Oh heck go with the Nevis scenario.
A fascinating story. I’ve read both these books and have followed this story since.
Alison Frankel: Double Eagle: the epic story of the world’s most valuable coin. New York: Norton, 2006 ISBN 0-393-05949-9
David Tripp: Illegal tender : gold, greed, and the mystery of the lost 1933 Double Eagle. New York: Free Press, 2004 ISBN 0-7432-4574-1
I would’ve lived a year at most.
“Bottle of whisky, sleeping tablets by his head.”
Bad Company nailed it with that tune.
I am doubtful the government’s records from that period are complete enough to justify such a confiscation.
To be perfectly fair, let’s admit it is more than likely the coins were stolen from the government.
All I’ve said is that the government should have gone through a due-process hearing to establish this.
Not just confiscate the coins arbitrarily.
Well, aside from land.
No, there's almost always more to acquiring title to land through adverse possession than simply having unchallenged possession. The law differs from state to state but generally requires that the possession be "actual, open, exclusive, continuous, and notorious." Some states use the additional term "hostile" or similar words.
Basically, in most cases, the true landowner has to KNOW (or there should be facts where a reasonable landowner should know) that the squatter/interloper is laying claim to the land, by fencing it in, or living on it, or otherwise doing something that's open and an obvious statement of "I own this" contrary to the true landowner's right.
In some states, the squatter even has to possess the land under "color of title," which means he or she has to have a deed or other document that purports to give title, even if it doesn't in fact, in a situation where a reasonable person would not suspect that the deed was invalid.

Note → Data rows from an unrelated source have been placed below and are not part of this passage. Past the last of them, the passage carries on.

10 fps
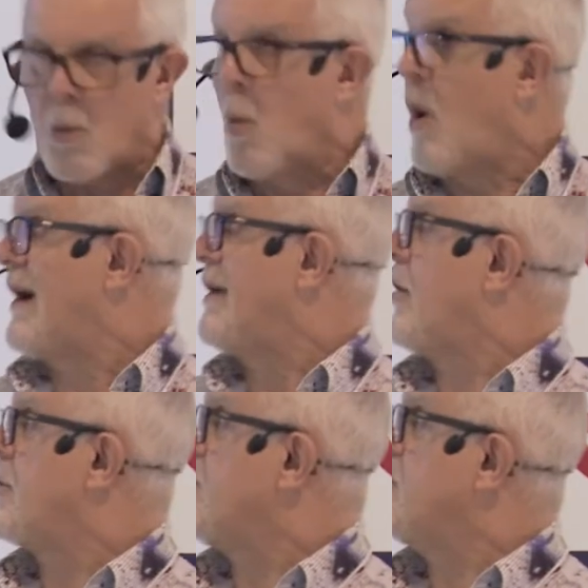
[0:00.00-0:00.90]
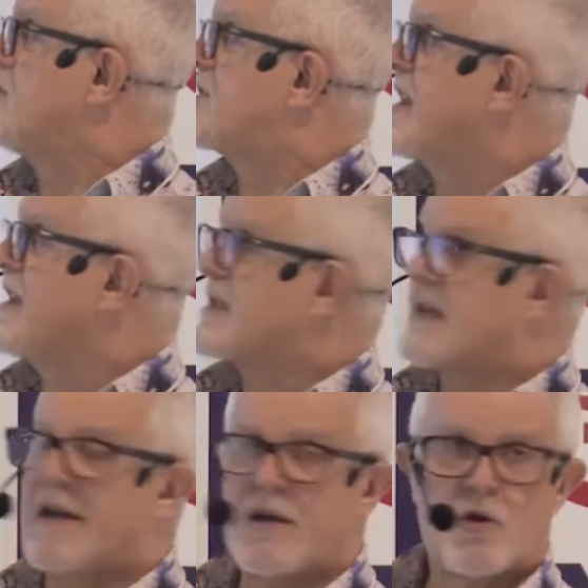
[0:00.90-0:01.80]
Why not use things
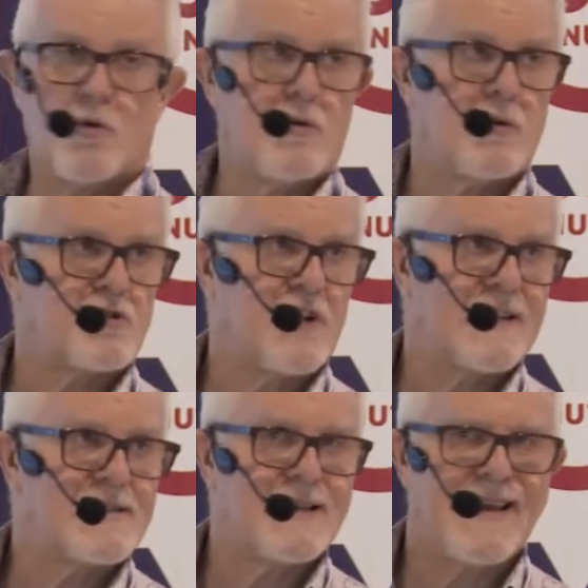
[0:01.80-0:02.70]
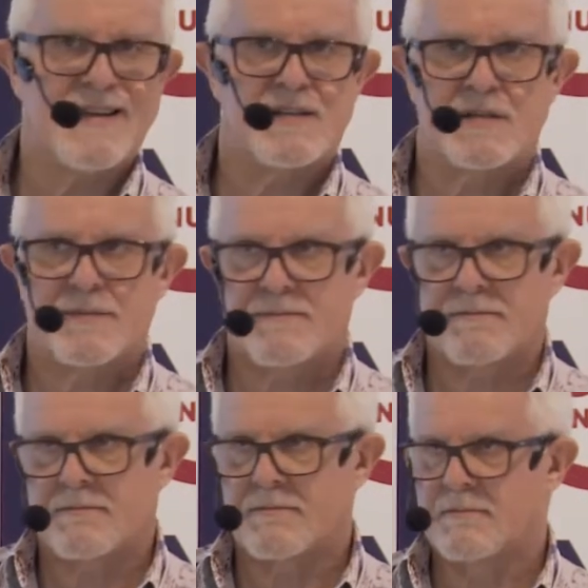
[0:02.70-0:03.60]
like Google Translate?
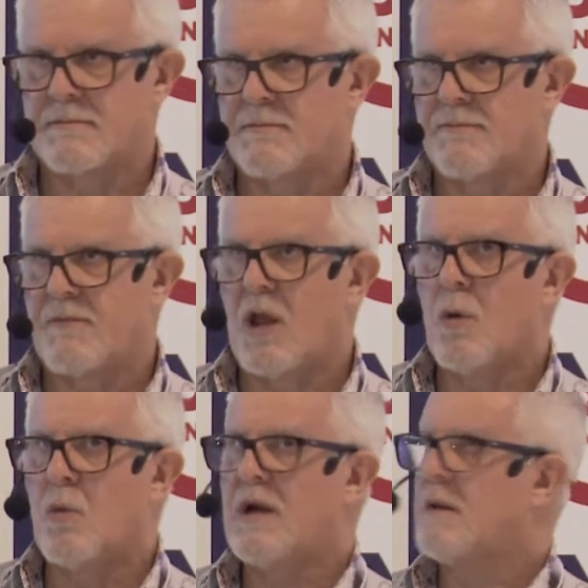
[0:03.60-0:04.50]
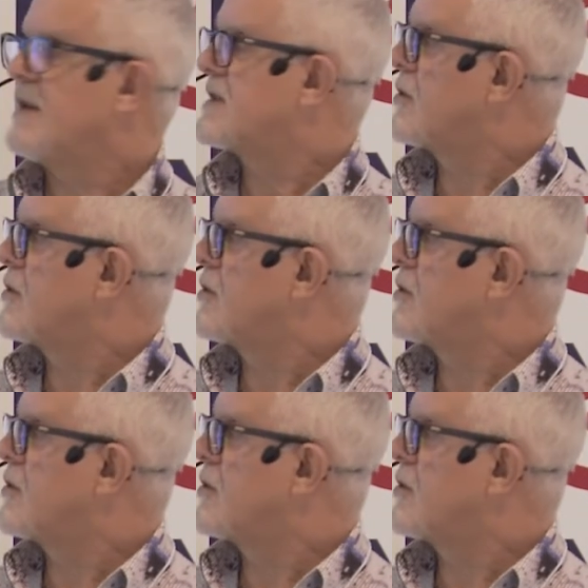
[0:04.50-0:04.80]
Well, there's a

I wouldn't be surprised if one or two western states had a less stringent standard, but the general national standard requires the the true owner of the land KNOW or be in possession of facts where he SHOULD KNOW of the squatter's claim.
Sorry to go all lawyer on you.
I’m thinking of the case where a local judge began to develop a footpath and grass on an adjacent property, fully knowing it wasn’t his. The property belonged to another local man, who was keeping the land for a retirement or vacation home in the future.
He found out that the judge had filed an “adverse posession” claim and had been deeded the property by the courts.
Oh, the outrage.
For what it’s worth, I didn’t have squatters in mind, but the government theft of land from natives.